HOW TO COMPLETE THIS TASK:
The result should be the listing below, restated exactly, with its pictures left out.
###
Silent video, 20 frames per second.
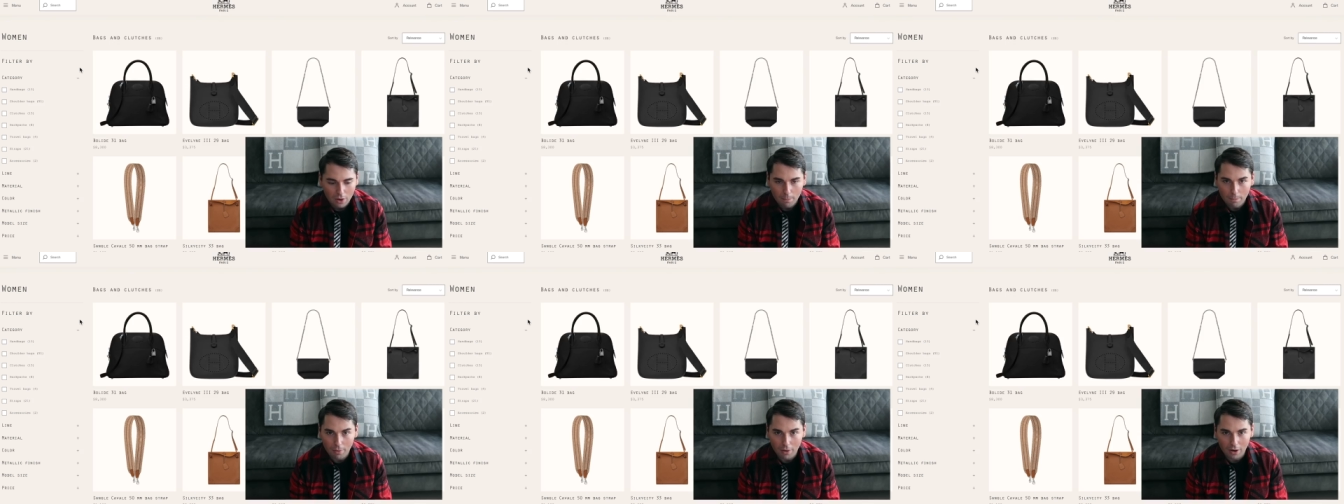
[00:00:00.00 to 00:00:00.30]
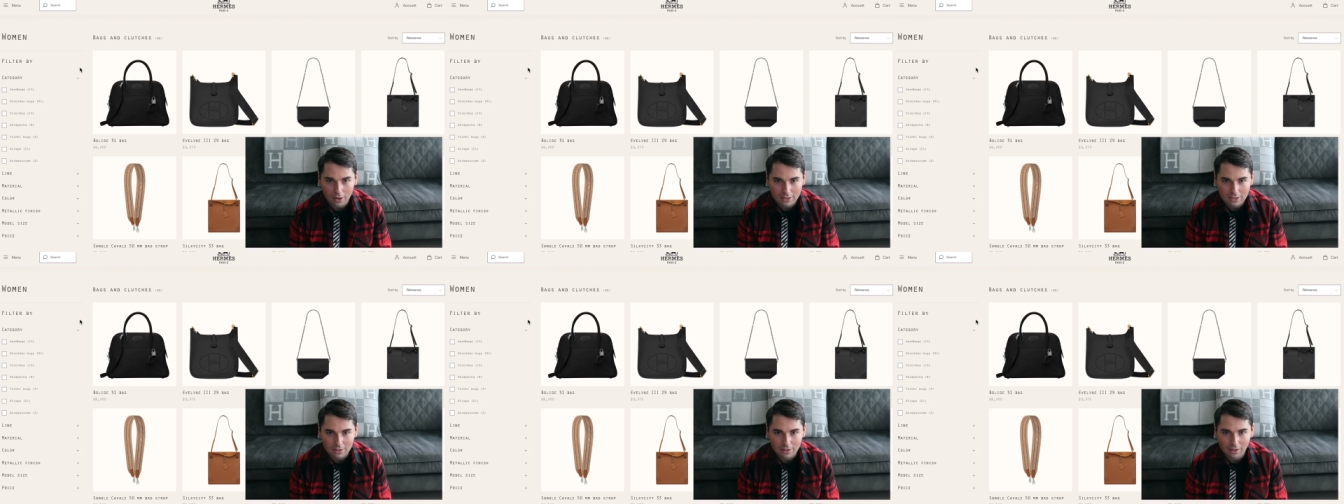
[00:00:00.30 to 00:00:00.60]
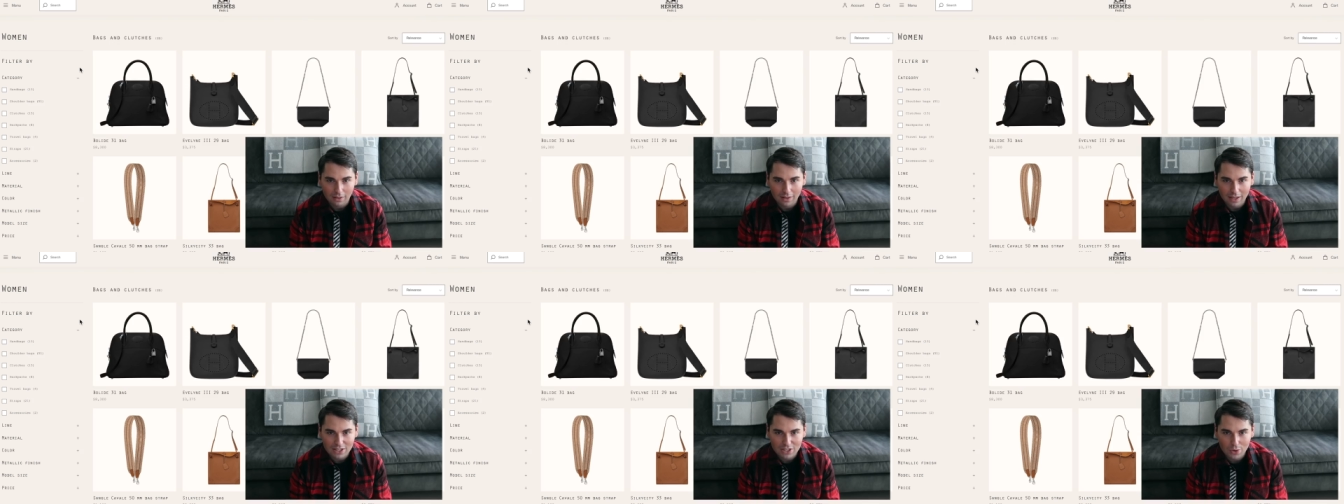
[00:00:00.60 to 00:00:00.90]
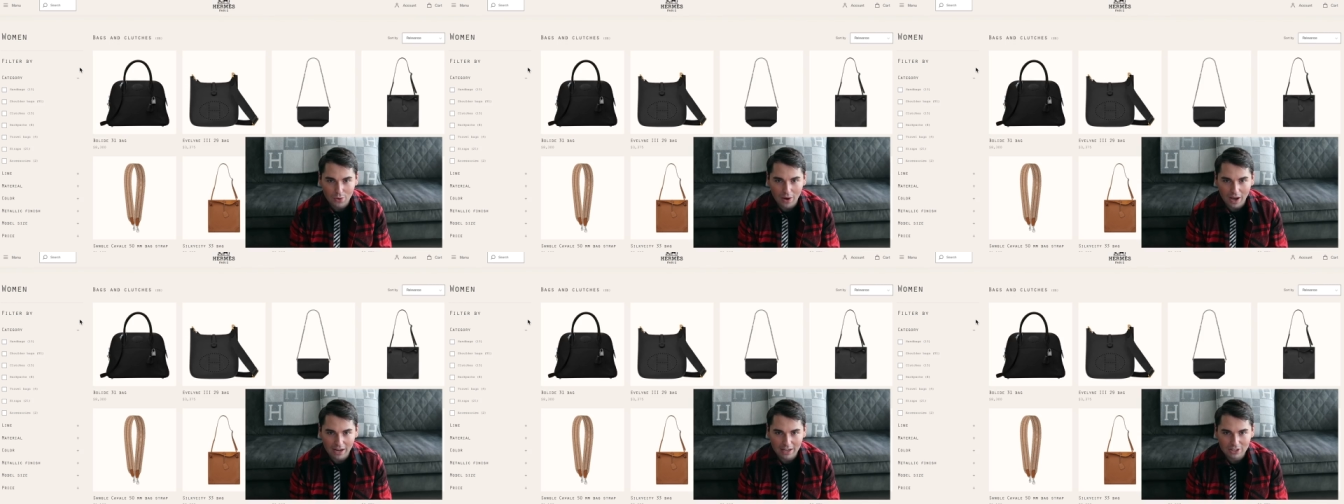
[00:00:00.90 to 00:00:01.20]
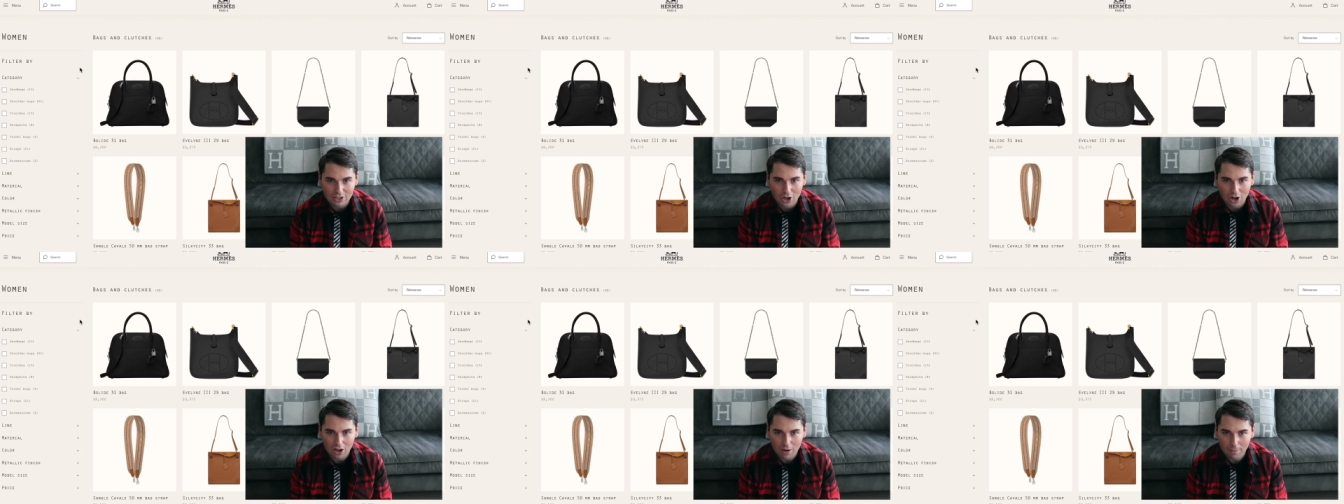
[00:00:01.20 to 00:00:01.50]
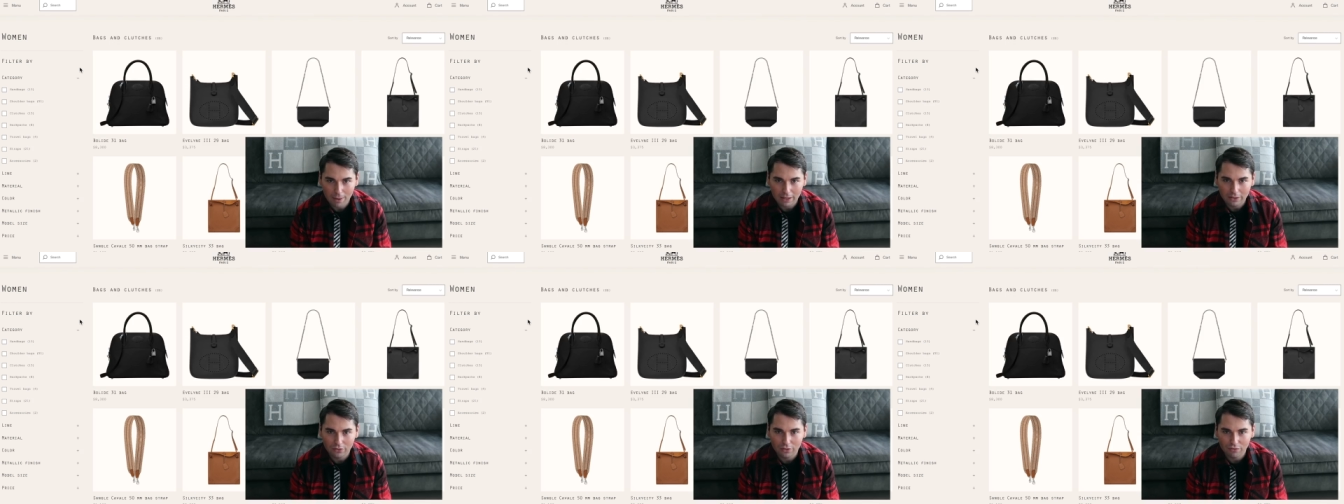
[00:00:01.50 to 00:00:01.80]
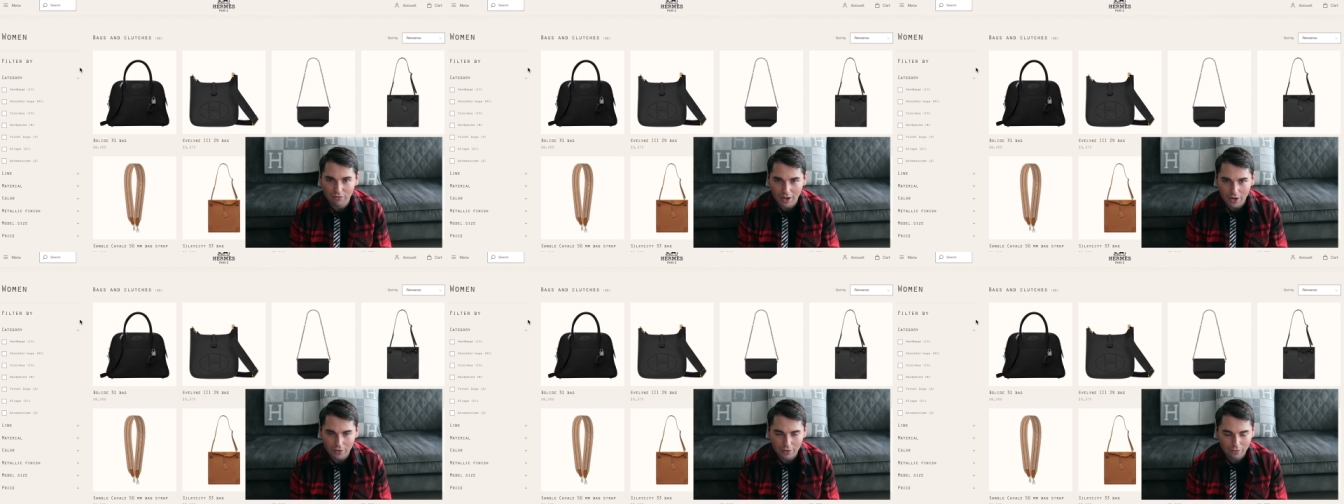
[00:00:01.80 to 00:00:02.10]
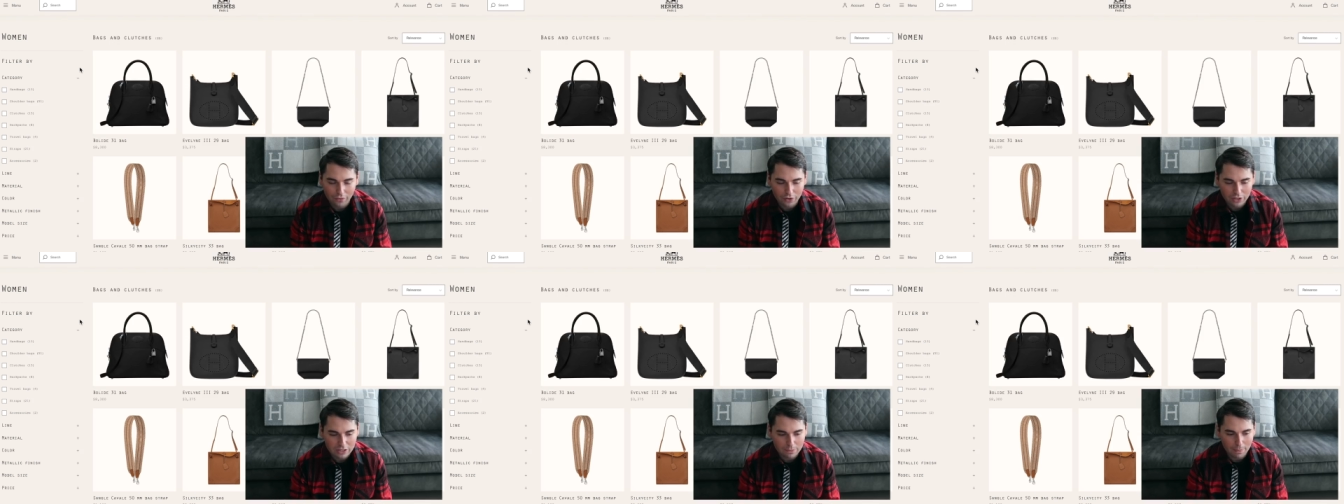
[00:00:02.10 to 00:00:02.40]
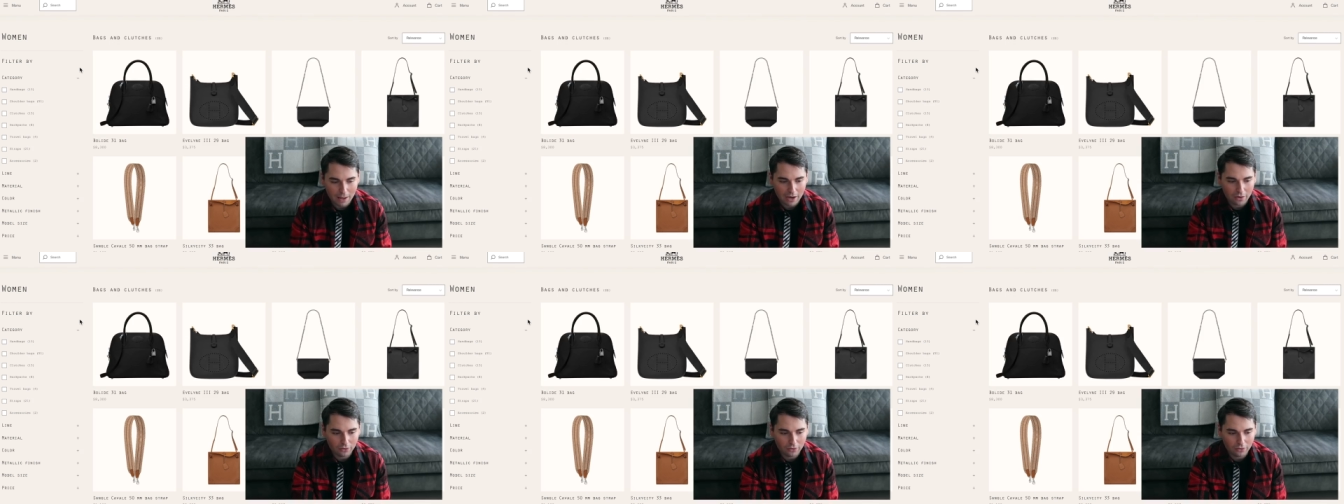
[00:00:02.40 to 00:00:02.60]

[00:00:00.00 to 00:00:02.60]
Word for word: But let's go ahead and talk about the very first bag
###
RESULT OF THE TASK:
Silent video, 20 frames per second.
[00:00:00.00 to 00:00:00.30]
[00:00:00.30 to 00:00:00.60]
[00:00:00.60 to 00:00:00.90]
[00:00:00.90 to 00:00:01.20]
[00:00:01.20 to 00:00:01.50]
[00:00:01.50 to 00:00:01.80]
[00:00:01.80 to 00:00:02.10]
[00:00:02.10 to 00:00:02.40]
[00:00:02.40 to 00:00:02.60]

[00:00:00.00 to 00:00:02.60]
Word for word: But let's go ahead and talk about the very first bag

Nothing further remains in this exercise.